Start of Block
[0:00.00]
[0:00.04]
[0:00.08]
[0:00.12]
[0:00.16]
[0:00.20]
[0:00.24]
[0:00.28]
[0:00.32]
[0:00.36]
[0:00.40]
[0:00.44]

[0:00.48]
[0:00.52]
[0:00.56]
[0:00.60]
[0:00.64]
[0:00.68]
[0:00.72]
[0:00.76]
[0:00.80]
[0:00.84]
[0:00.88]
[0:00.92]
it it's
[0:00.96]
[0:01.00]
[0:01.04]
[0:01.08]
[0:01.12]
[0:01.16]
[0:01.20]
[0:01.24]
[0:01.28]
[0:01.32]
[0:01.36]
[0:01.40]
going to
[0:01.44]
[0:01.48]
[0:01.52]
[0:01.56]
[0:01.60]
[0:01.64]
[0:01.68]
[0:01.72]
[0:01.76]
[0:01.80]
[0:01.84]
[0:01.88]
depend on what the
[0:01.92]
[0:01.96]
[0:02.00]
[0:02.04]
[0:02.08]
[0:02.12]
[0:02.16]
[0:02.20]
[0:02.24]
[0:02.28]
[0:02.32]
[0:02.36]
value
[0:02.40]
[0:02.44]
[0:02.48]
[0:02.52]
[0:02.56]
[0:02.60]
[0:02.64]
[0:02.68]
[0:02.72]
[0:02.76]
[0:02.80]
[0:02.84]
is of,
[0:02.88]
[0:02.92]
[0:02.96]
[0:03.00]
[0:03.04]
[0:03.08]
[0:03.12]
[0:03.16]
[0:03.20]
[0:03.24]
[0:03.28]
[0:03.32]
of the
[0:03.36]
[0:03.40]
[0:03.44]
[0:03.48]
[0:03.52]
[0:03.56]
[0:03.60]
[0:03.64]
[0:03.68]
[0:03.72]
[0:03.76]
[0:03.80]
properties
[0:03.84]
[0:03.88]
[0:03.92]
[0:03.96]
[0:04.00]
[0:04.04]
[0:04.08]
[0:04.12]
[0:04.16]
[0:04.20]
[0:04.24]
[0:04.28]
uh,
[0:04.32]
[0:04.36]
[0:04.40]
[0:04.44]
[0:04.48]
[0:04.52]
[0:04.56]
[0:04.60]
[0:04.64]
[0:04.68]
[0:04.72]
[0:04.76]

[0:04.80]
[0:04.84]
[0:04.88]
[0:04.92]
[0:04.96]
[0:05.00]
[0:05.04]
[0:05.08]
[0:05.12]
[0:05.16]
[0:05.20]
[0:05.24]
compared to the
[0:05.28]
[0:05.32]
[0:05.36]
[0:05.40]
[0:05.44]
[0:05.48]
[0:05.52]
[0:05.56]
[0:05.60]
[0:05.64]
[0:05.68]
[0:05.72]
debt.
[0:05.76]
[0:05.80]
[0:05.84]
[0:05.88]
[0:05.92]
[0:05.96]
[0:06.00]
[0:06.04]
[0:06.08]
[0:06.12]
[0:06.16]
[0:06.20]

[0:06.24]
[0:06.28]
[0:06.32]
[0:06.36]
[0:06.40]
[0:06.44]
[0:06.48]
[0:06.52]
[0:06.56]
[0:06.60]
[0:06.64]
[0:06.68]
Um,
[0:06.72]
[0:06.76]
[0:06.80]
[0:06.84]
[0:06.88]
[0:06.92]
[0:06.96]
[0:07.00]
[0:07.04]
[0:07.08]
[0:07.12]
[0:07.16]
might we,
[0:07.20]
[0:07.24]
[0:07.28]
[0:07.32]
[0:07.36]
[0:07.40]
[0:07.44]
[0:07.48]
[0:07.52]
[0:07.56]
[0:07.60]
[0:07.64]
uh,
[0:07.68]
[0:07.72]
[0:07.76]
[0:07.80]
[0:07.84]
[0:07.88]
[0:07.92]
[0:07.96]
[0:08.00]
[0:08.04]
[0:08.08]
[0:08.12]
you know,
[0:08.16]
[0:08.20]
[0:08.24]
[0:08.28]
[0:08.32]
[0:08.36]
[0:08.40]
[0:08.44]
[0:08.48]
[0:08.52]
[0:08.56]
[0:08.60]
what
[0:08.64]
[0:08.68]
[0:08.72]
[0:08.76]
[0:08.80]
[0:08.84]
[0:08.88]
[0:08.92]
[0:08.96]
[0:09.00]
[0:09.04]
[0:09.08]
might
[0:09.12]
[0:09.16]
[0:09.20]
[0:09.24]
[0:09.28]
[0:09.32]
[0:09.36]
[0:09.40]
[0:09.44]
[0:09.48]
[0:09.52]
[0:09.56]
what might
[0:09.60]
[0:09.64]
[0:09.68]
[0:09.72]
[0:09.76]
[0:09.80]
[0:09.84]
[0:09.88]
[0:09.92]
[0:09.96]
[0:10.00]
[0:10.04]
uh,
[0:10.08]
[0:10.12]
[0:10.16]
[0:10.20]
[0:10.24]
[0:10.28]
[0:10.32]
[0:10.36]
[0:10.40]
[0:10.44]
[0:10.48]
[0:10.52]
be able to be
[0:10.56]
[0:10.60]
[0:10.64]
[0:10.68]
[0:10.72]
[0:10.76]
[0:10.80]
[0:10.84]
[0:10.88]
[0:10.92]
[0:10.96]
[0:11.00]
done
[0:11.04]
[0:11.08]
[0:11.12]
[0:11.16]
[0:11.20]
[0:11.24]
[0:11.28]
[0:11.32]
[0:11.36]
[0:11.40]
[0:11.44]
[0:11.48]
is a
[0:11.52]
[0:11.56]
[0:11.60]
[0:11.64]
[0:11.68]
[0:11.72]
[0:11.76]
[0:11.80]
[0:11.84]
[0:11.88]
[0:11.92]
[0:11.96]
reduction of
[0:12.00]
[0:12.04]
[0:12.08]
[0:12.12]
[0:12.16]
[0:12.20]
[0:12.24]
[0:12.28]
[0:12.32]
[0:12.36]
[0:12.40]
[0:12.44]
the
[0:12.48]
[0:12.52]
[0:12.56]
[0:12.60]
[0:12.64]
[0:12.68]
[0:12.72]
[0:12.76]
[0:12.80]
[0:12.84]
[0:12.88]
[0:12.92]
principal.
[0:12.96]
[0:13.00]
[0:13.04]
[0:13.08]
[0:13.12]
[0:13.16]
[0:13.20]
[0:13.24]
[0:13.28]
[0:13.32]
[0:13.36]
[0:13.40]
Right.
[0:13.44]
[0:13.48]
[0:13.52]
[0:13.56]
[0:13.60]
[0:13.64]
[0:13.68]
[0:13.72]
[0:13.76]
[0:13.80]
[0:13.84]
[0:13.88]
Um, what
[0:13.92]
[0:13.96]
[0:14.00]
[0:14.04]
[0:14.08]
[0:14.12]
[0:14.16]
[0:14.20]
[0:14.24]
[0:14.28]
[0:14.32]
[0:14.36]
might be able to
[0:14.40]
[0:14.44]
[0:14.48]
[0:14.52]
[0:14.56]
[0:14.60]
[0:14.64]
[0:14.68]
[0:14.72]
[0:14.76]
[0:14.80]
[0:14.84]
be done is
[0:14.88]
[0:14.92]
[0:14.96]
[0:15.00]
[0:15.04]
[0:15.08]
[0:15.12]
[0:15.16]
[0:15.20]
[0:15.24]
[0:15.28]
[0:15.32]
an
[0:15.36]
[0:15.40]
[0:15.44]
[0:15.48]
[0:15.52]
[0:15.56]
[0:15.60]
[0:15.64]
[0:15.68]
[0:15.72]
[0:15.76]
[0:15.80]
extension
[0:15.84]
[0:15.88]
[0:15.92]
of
End of Block
§ TASK GOAL: Reproduce each entry above. Every word must match.

§ RESPONSE TO THIS TASK:
[0:00.00]
[0:00.04]
[0:00.08]
[0:00.12]
[0:00.16]
[0:00.20]
[0:00.24]
[0:00.28]
[0:00.32]
[0:00.36]
[0:00.40]
[0:00.44]

[0:00.48]
[0:00.52]
[0:00.56]
[0:00.60]
[0:00.64]
[0:00.68]
[0:00.72]
[0:00.76]
[0:00.80]
[0:00.84]
[0:00.88]
[0:00.92]
it it's
[0:00.96]
[0:01.00]
[0:01.04]
[0:01.08]
[0:01.12]
[0:01.16]
[0:01.20]
[0:01.24]
[0:01.28]
[0:01.32]
[0:01.36]
[0:01.40]
going to
[0:01.44]
[0:01.48]
[0:01.52]
[0:01.56]
[0:01.60]
[0:01.64]
[0:01.68]
[0:01.72]
[0:01.76]
[0:01.80]
[0:01.84]
[0:01.88]
depend on what the
[0:01.92]
[0:01.96]
[0:02.00]
[0:02.04]
[0:02.08]
[0:02.12]
[0:02.16]
[0:02.20]
[0:02.24]
[0:02.28]
[0:02.32]
[0:02.36]
value
[0:02.40]
[0:02.44]
[0:02.48]
[0:02.52]
[0:02.56]
[0:02.60]
[0:02.64]
[0:02.68]
[0:02.72]
[0:02.76]
[0:02.80]
[0:02.84]
is of,
[0:02.88]
[0:02.92]
[0:02.96]
[0:03.00]
[0:03.04]
[0:03.08]
[0:03.12]
[0:03.16]
[0:03.20]
[0:03.24]
[0:03.28]
[0:03.32]
of the
[0:03.36]
[0:03.40]
[0:03.44]
[0:03.48]
[0:03.52]
[0:03.56]
[0:03.60]
[0:03.64]
[0:03.68]
[0:03.72]
[0:03.76]
[0:03.80]
properties
[0:03.84]
[0:03.88]
[0:03.92]
[0:03.96]
[0:04.00]
[0:04.04]
[0:04.08]
[0:04.12]
[0:04.16]
[0:04.20]
[0:04.24]
[0:04.28]
uh,
[0:04.32]
[0:04.36]
[0:04.40]
[0:04.44]
[0:04.48]
[0:04.52]
[0:04.56]
[0:04.60]
[0:04.64]
[0:04.68]
[0:04.72]
[0:04.76]

[0:04.80]
[0:04.84]
[0:04.88]
[0:04.92]
[0:04.96]
[0:05.00]
[0:05.04]
[0:05.08]
[0:05.12]
[0:05.16]
[0:05.20]
[0:05.24]
compared to the
[0:05.28]
[0:05.32]
[0:05.36]
[0:05.40]
[0:05.44]
[0:05.48]
[0:05.52]
[0:05.56]
[0:05.60]
[0:05.64]
[0:05.68]
[0:05.72]
debt.
[0:05.76]
[0:05.80]
[0:05.84]
[0:05.88]
[0:05.92]
[0:05.96]
[0:06.00]
[0:06.04]
[0:06.08]
[0:06.12]
[0:06.16]
[0:06.20]

[0:06.24]
[0:06.28]
[0:06.32]
[0:06.36]
[0:06.40]
[0:06.44]
[0:06.48]
[0:06.52]
[0:06.56]
[0:06.60]
[0:06.64]
[0:06.68]
Um,
[0:06.72]
[0:06.76]
[0:06.80]
[0:06.84]
[0:06.88]
[0:06.92]
[0:06.96]
[0:07.00]
[0:07.04]
[0:07.08]
[0:07.12]
[0:07.16]
might we,
[0:07.20]
[0:07.24]
[0:07.28]
[0:07.32]
[0:07.36]
[0:07.40]
[0:07.44]
[0:07.48]
[0:07.52]
[0:07.56]
[0:07.60]
[0:07.64]
uh,
[0:07.68]
[0:07.72]
[0:07.76]
[0:07.80]
[0:07.84]
[0:07.88]
[0:07.92]
[0:07.96]
[0:08.00]
[0:08.04]
[0:08.08]
[0:08.12]
you know,
[0:08.16]
[0:08.20]
[0:08.24]
[0:08.28]
[0:08.32]
[0:08.36]
[0:08.40]
[0:08.44]
[0:08.48]
[0:08.52]
[0:08.56]
[0:08.60]
what
[0:08.64]
[0:08.68]
[0:08.72]
[0:08.76]
[0:08.80]
[0:08.84]
[0:08.88]
[0:08.92]
[0:08.96]
[0:09.00]
[0:09.04]
[0:09.08]
might
[0:09.12]
[0:09.16]
[0:09.20]
[0:09.24]
[0:09.28]
[0:09.32]
[0:09.36]
[0:09.40]
[0:09.44]
[0:09.48]
[0:09.52]
[0:09.56]
what might
[0:09.60]
[0:09.64]
[0:09.68]
[0:09.72]
[0:09.76]
[0:09.80]
[0:09.84]
[0:09.88]
[0:09.92]
[0:09.96]
[0:10.00]
[0:10.04]
uh,
[0:10.08]
[0:10.12]
[0:10.16]
[0:10.20]
[0:10.24]
[0:10.28]
[0:10.32]
[0:10.36]
[0:10.40]
[0:10.44]
[0:10.48]
[0:10.52]
be able to be
[0:10.56]
[0:10.60]
[0:10.64]
[0:10.68]
[0:10.72]
[0:10.76]
[0:10.80]
[0:10.84]
[0:10.88]
[0:10.92]
[0:10.96]
[0:11.00]
done
[0:11.04]
[0:11.08]
[0:11.12]
[0:11.16]
[0:11.20]
[0:11.24]
[0:11.28]
[0:11.32]
[0:11.36]
[0:11.40]
[0:11.44]
[0:11.48]
is a
[0:11.52]
[0:11.56]
[0:11.60]
[0:11.64]
[0:11.68]
[0:11.72]
[0:11.76]
[0:11.80]
[0:11.84]
[0:11.88]
[0:11.92]
[0:11.96]
reduction of
[0:12.00]
[0:12.04]
[0:12.08]
[0:12.12]
[0:12.16]
[0:12.20]
[0:12.24]
[0:12.28]
[0:12.32]
[0:12.36]
[0:12.40]
[0:12.44]
the
[0:12.48]
[0:12.52]
[0:12.56]
[0:12.60]
[0:12.64]
[0:12.68]
[0:12.72]
[0:12.76]
[0:12.80]
[0:12.84]
[0:12.88]
[0:12.92]
principal.
[0:12.96]
[0:13.00]
[0:13.04]
[0:13.08]
[0:13.12]
[0:13.16]
[0:13.20]
[0:13.24]
[0:13.28]
[0:13.32]
[0:13.36]
[0:13.40]
Right.
[0:13.44]
[0:13.48]
[0:13.52]
[0:13.56]
[0:13.60]
[0:13.64]
[0:13.68]
[0:13.72]
[0:13.76]
[0:13.80]
[0:13.84]
[0:13.88]
Um, what
[0:13.92]
[0:13.96]
[0:14.00]
[0:14.04]
[0:14.08]
[0:14.12]
[0:14.16]
[0:14.20]
[0:14.24]
[0:14.28]
[0:14.32]
[0:14.36]
might be able to
[0:14.40]
[0:14.44]
[0:14.48]
[0:14.52]
[0:14.56]
[0:14.60]
[0:14.64]
[0:14.68]
[0:14.72]
[0:14.76]
[0:14.80]
[0:14.84]
be done is
[0:14.88]
[0:14.92]
[0:14.96]
[0:15.00]
[0:15.04]
[0:15.08]
[0:15.12]
[0:15.16]
[0:15.20]
[0:15.24]
[0:15.28]
[0:15.32]
an
[0:15.36]
[0:15.40]
[0:15.44]
[0:15.48]
[0:15.52]
[0:15.56]
[0:15.60]
[0:15.64]
[0:15.68]
[0:15.72]
[0:15.76]
[0:15.80]
extension
[0:15.84]
[0:15.88]
[0:15.92]
of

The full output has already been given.